Well, if you get on its wavelength, it will work well for you as the show is often beautifully constructed, well-acted, well-written, and with good period detail.  Some early episodes may be a little heavy-handed in terms of things like the rampant sexism in the office and how things we would rightfully freak out about were rather common back then, like seatbelt-less cars, nonstop smoking and drinking at work, pregnant women smoking and drinking, racism, sexism, homophobia, and other things we generally recognize as wrong now but weren’t necessarily seen as wrong then.

The show has many fans, and many people tune in for different reasons.  My in-laws, for example, watch in part because it reminds them of their childhood.  Others can’t really believe what Draper will do and maybe get away with every week.  As a character study, which it often is, the show is dynamite.

Anything stand out?

For starters, the show is more episodic than serial.  In fact, the show has been described as how each episode is more like a free-standing short story than a chapter in a longer narrative like its onetime AMC partner Breaking Bad.  There may be an overarching plot for a season, but it doesn’t much matter and will only come into focus, if at all, at the end of a given season.  Once the mystery of who Don Draper really was was resolved, there wasn’t much else to do in terms of serial storytelling.  Each individual episode tends to focus mostly on one character while giving one or two others a noteworthy subplot.  There may be some humor in episodes, but the show isn’t really funny.  Its mostly about how material things don’t really make the characters happy, and they work in advertising trying to trick people into believing just that.  Its a show full of silences and meaningful looks that say more than dialogue does, where sex is rarely sexy and often makes people more lonely and miserable, and the characters are often quiet and unassuming.

Given the time frame, it is worth noting that the two most forward-thinking people on the show, with the most progressive views towards race and gender or technology are also the office’s biggest jerks.  That was deliberate, making the least likeable guys in the office the ones with the most 21st century mindsets.  The most well-adjusted guy in the firm, the one who’s been consistently faithful to his wife, seems to be able to separate work from home, and find some measure of fulfillment writing science fiction stories on the side, is also the guy who probably has had the least amount of episodes devoted to him.

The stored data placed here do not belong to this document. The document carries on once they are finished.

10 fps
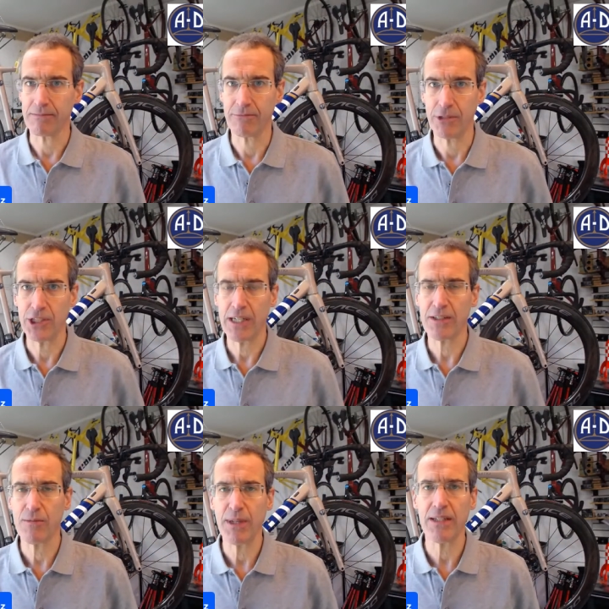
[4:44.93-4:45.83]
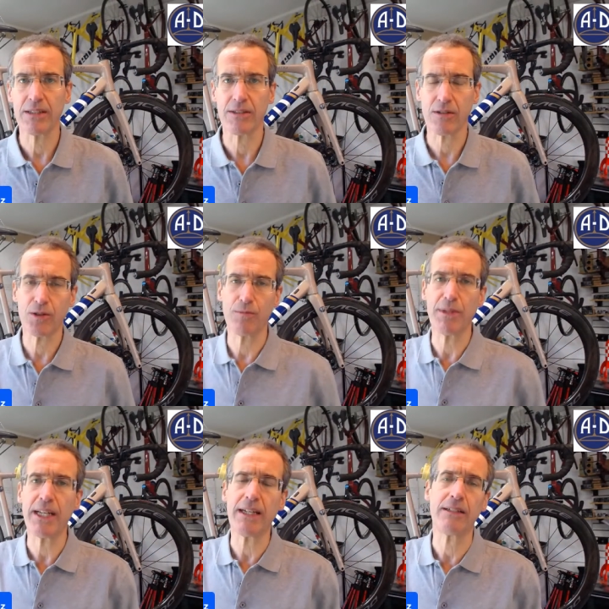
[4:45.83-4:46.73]
reach out to me on social
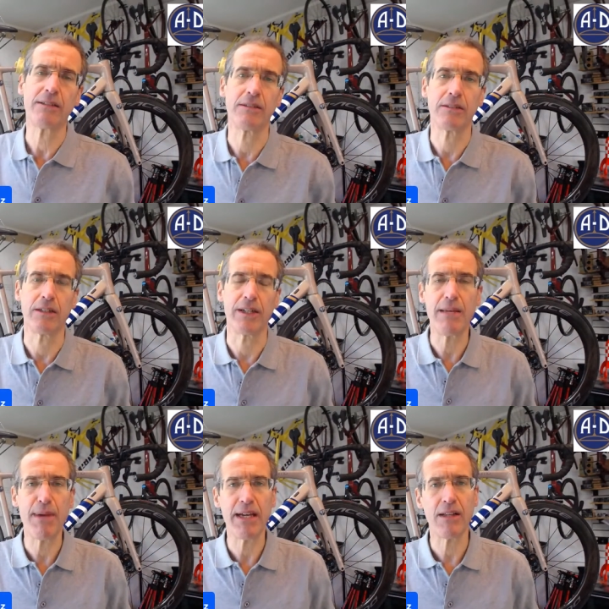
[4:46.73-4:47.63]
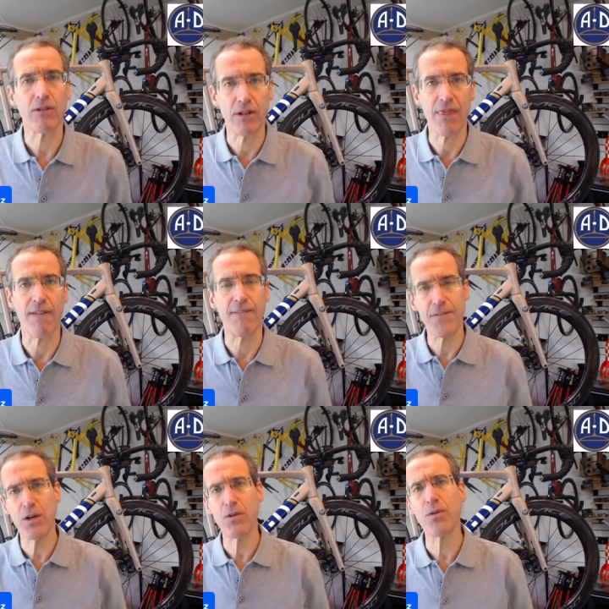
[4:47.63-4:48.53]
media, on email, or on the
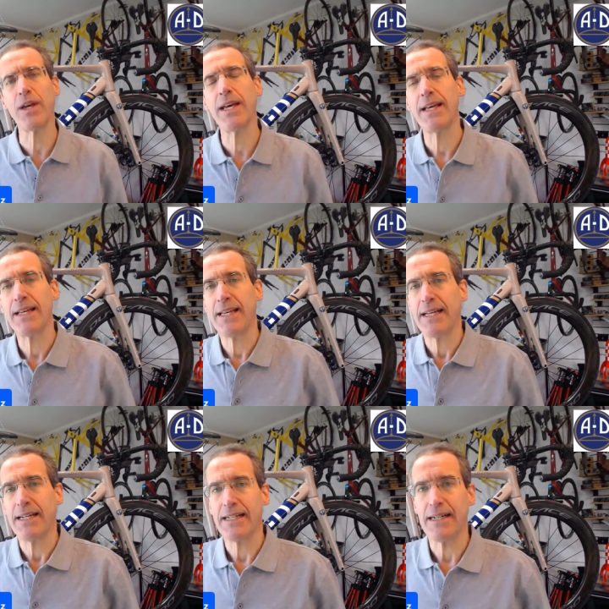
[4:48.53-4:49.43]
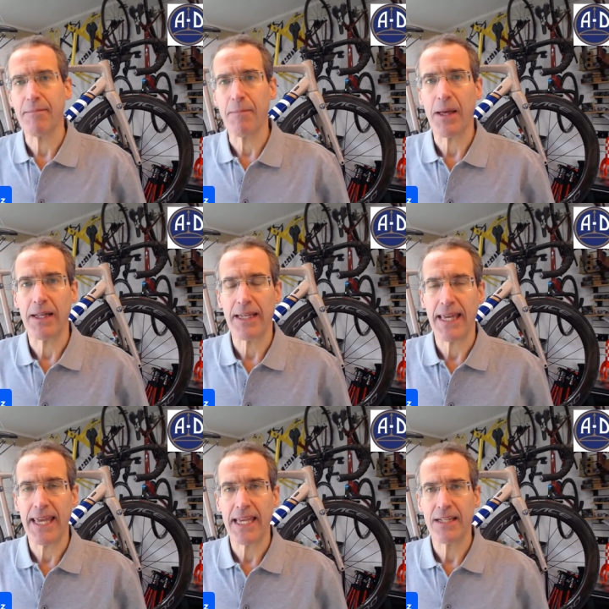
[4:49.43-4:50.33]
phone,
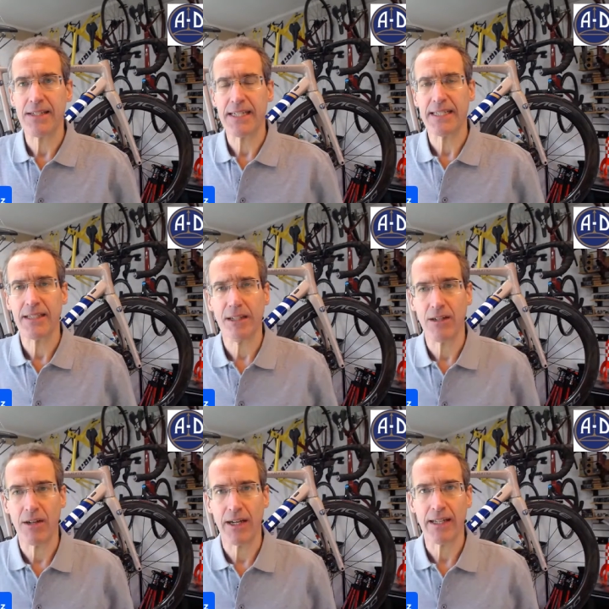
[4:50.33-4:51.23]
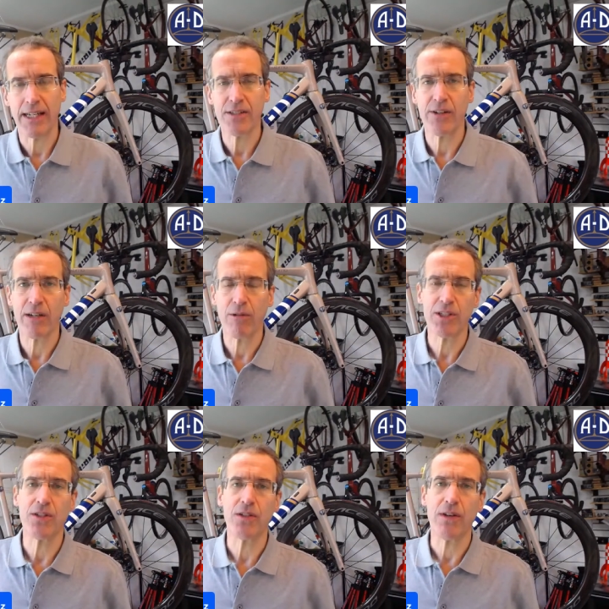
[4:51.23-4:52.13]
and I can answer any
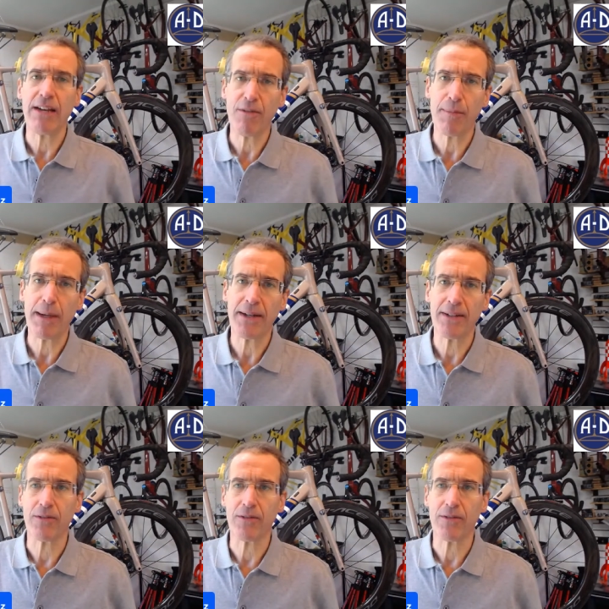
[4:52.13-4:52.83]
questions you have about it.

The setting, it should be noted, seems to be more something happening in the background.  Big events of the day rarely play out all that much, with a few noteworthy exceptions, like the JFK assassination.  These aren’t people who are suddenly realizing Jim Crow is wrong.  The topic comes up, but not in the way TV viewers are generally used to seeing.  The 60s here is more of a setting, nothing more, not a commentary on the times then.  The Vietnam War seems to play out more symbolically than literally.

Any downsides?

If anything described above doesn’t appeal to you, Mad Men is not for you.  It took my wife and I a few episodes to get into the series’ rhythm.  It may be well-done, but it also isn’t for everybody.